Can athletes triumph against a computer?

Until very recently, when anybody mentioned the word ''science'' in the same breath with the word ''sport,'' you just knew you were in for another semi-learned discussion about whether a baseball pitcher's curve was a truly trackable dipsey-doodle or only an optical illusion.

Even with the obligatory dotted-line diagrams, The Great Curve Ball Debate never seemed all that fascinating. Yawning bystanders assumed that sports writers were trying to prove that they too could be a part of Einstein's universe.

It was with a certain relief that everybody put away their pocket calculators and returned to the really important debates, like: Who was the greatest center fielder, Tris Speaker or Joe DiMaggio?

But that was yesterday. Though it hasn't happened yet, praise be, one of the messages of the '84 Olympics is that sport threatens to become nothing but science.

Blame it on the Russians, like everything else. Olympic gold medals began falling on Moscow as thick as snowflakes in January when the Soviets started treating their athletes as if they were machines, and now the United States and the rest of the world are getting onto this newest game among the games.

Coaches in any sport no longer have to trust their instincts about a promising prospect. One simply hooks up the candidate to metabolic computers, isokinetic dynamometers, and so on - and then hands him over to the mercies of the white smocks in the biochemistry lab. Subject's height, weight, pulse rate - plus the size, shape, and quality of every muscle this side of the ear lobe - will be fed into a master computer, and out will come the sport he must play, and even the position.

Never mind that little Bucky wants to be a third baseman, like his bubble-gum card hero George Brett. Electronic ''intelligence'' rules that Bucky has the makings of a backstroke swimmer, and that is that.

Call us a romantic, but we're not thrilled at the prospect of sports turning into computer games, where your 1984 Casey Stengel punches into his dugout terminal to see if he should call a squeeze bunt - given the wrist size of the batter laying down the bunt and the calf development of the runner on third, dashing for home.

Last month the 1912 Olympic feats of Jim Thorpe were commemorated by some 15, 000 members of 47 Indian tribes attending ceremonial games in El Monte, Calif. Jim Thorpe was a natural.
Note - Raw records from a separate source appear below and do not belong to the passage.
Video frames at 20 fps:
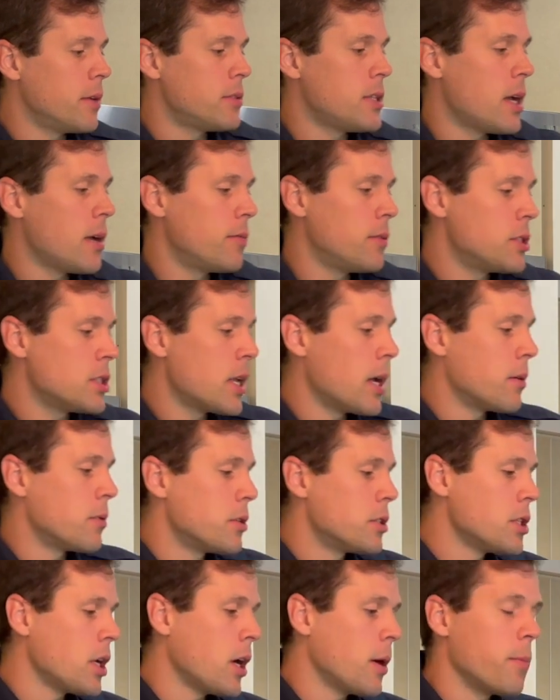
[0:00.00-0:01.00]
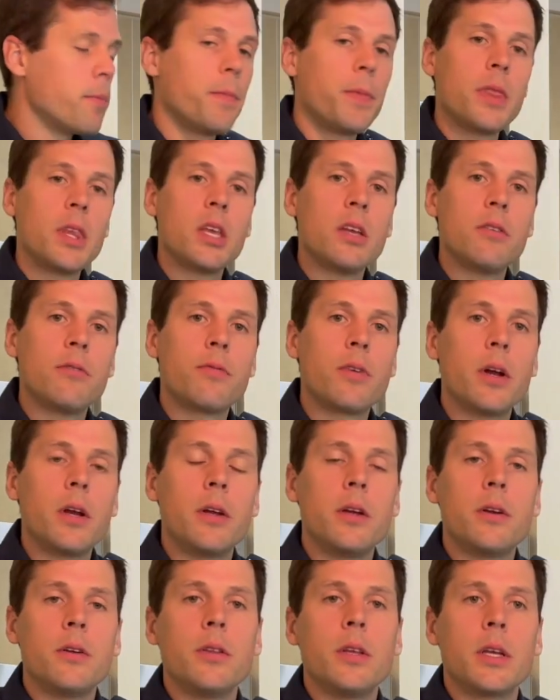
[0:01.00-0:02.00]
to have this countertop fryer
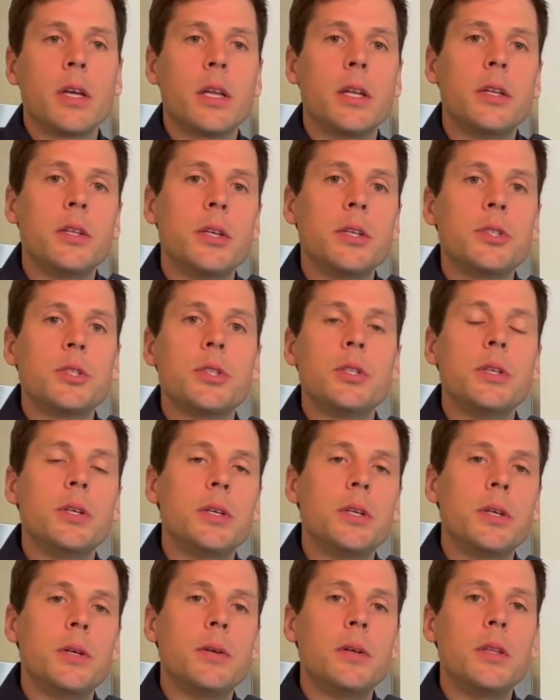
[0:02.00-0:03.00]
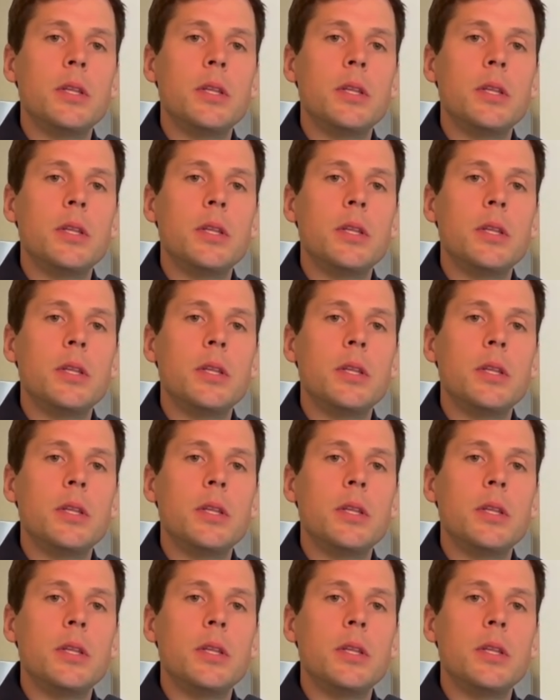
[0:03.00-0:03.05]
here that kind of does the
A consummate athlete in every sport he put his hand or foot to, Thorpe would have been bewildered by the new methodologies, capped by sports psychologists hypnotizing or simply hyping athletes into what one analyst has dubbed the ''State of Optimal Functioning.'' All spontaneity and exuberant impulses and grace, Thorpe made sports an art rather than a science.

The same could be said of Babe Ruth - a man to whom the word ''discipline'' was anathema. What would the Babe, with his round tummy, have done in this age where the slogan reads, ''May the man with the best zinc and fiber diet win''?
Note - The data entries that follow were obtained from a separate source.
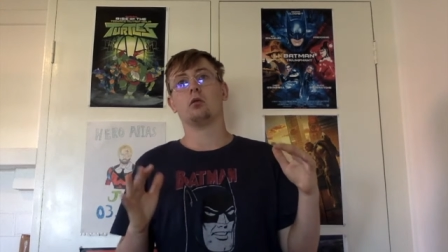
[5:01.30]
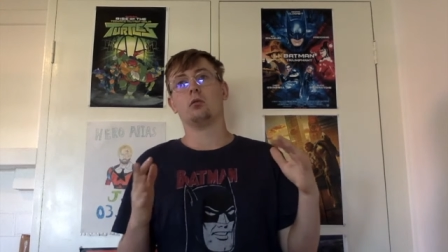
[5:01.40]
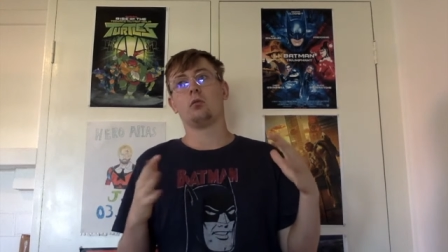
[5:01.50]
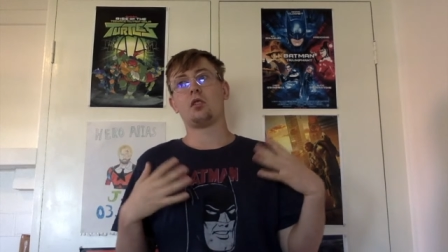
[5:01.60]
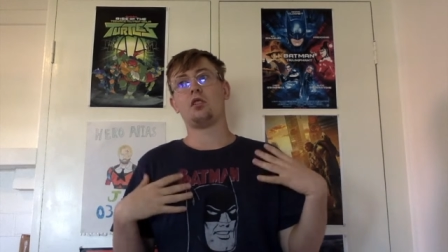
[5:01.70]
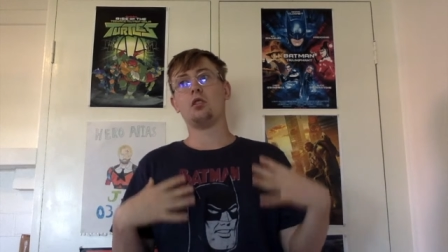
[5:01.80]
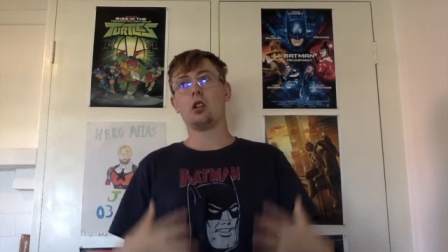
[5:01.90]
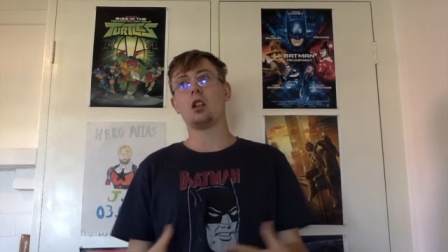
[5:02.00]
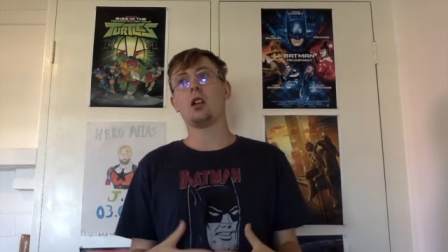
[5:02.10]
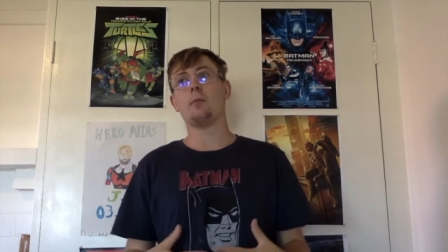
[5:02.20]
was
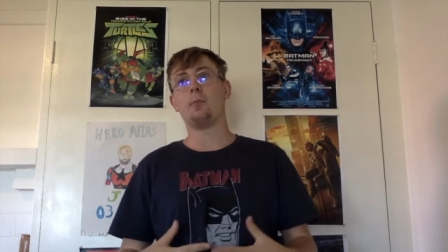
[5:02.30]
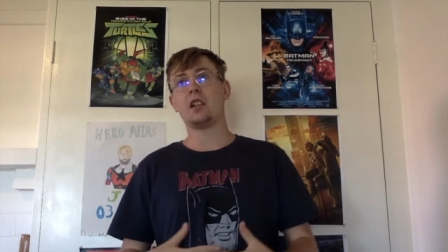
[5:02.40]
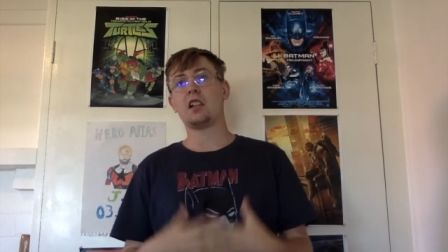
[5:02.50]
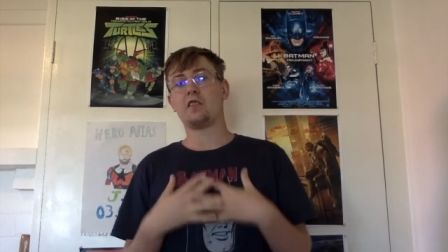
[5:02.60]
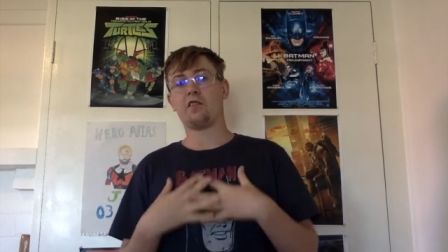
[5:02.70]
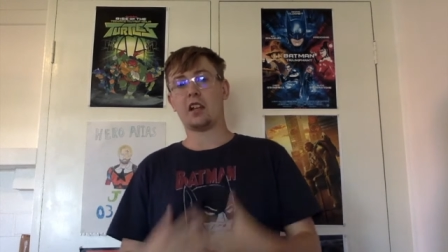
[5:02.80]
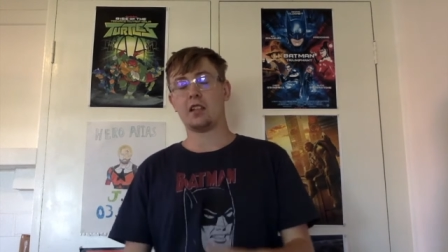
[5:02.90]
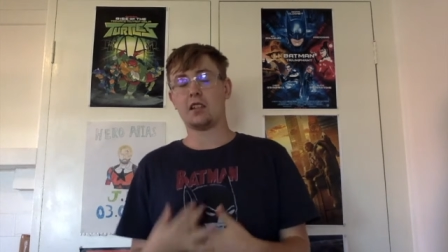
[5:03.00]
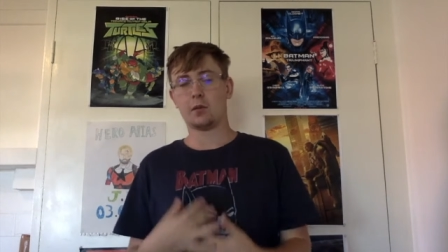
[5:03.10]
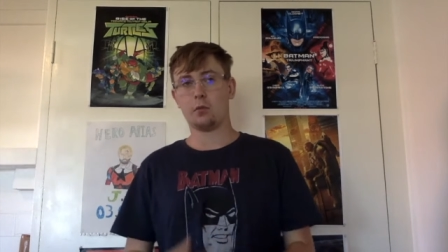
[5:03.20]
not a big fan
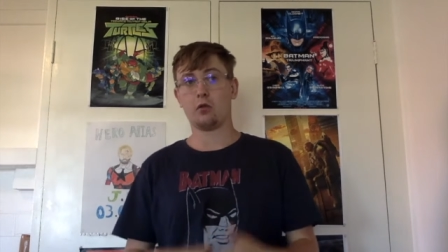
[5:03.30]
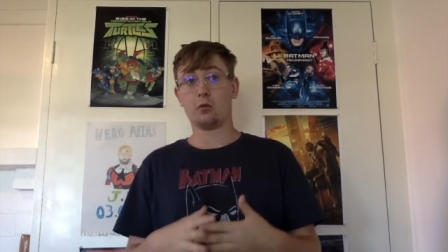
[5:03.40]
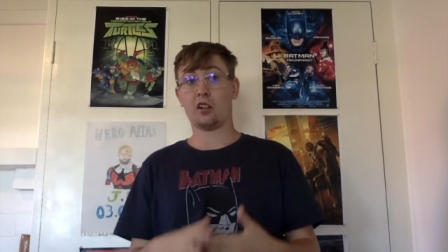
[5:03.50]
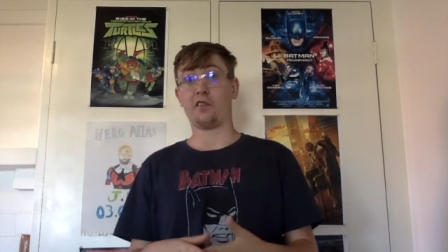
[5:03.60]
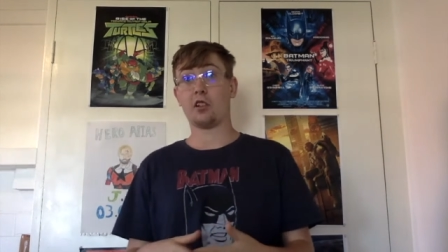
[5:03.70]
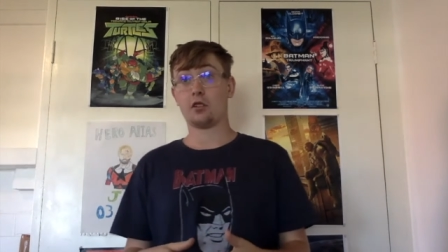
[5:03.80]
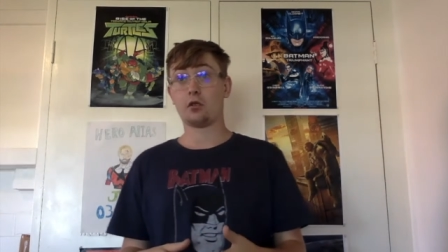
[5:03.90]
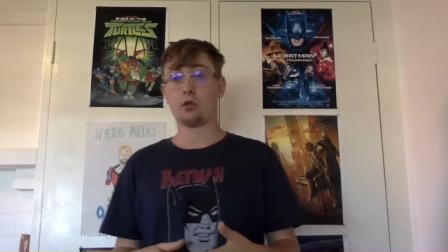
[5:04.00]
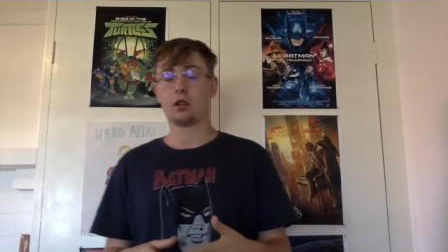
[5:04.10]
of this movie when I first saw it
Nobody would defend the eccentricities of the many, many flamboyant champions in the history of all sports. But at least they were individuals, not automatons - and this is what worries us about sport-science.
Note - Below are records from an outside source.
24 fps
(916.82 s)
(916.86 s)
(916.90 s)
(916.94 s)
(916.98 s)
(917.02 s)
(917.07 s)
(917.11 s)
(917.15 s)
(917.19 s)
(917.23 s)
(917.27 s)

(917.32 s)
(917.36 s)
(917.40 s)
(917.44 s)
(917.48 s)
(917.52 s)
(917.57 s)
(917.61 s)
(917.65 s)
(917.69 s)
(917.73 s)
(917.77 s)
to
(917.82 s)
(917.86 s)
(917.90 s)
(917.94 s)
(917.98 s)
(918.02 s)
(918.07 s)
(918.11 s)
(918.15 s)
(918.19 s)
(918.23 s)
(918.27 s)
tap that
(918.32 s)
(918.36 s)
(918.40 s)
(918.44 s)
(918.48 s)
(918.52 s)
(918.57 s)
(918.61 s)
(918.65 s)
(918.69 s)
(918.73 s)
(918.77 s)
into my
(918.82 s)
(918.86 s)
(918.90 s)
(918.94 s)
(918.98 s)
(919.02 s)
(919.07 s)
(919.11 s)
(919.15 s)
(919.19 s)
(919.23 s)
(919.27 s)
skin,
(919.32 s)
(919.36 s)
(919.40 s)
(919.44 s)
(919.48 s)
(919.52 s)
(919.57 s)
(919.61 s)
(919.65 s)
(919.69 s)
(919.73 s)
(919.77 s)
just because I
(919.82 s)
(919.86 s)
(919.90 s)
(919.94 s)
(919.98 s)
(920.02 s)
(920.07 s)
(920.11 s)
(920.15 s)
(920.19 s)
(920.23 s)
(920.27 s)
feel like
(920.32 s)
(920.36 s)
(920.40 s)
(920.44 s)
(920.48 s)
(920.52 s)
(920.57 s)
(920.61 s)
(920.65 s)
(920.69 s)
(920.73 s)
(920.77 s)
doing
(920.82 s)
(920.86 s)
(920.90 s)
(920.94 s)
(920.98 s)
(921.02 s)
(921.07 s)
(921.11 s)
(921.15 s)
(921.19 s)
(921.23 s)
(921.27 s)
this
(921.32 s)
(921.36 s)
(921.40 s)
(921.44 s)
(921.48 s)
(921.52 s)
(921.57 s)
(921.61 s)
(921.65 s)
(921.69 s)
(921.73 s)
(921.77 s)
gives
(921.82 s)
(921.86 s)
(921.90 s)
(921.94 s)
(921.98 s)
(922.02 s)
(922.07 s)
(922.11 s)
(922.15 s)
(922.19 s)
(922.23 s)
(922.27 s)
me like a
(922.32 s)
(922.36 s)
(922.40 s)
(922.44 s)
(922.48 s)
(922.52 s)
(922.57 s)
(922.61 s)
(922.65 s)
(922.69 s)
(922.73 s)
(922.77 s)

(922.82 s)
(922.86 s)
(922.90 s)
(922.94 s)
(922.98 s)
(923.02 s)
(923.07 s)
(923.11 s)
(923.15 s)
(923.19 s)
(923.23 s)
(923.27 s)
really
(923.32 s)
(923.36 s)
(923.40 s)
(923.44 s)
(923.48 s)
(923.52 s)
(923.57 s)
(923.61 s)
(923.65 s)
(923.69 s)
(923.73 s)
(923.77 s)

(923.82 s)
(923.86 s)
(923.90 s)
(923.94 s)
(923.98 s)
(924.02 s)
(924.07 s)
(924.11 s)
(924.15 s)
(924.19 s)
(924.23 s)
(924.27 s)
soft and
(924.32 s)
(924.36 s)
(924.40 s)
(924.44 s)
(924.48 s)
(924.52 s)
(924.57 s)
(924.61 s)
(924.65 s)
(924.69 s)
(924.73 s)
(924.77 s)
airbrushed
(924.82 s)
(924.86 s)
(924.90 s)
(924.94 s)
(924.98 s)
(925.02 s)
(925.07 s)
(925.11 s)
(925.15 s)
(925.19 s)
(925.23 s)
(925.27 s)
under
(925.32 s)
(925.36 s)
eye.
We don't want to get hysterical about presuming that sports are going to become a matter of Our Robots vs. Their Robots. But we like what the columnist Murray Kempton wrote years ago about Willie Mays. Noting that Mays once struck out five times in a row, Kempton observed: ''He can be fooled; and that, I think , is the secret of his charm.''

The Kempton conclusion: If you're going to be a fan and follow an athlete through his career, ''let him be a human ballplayer.''

Could anybody today better state the case for keeping the partnership between sport and science limited?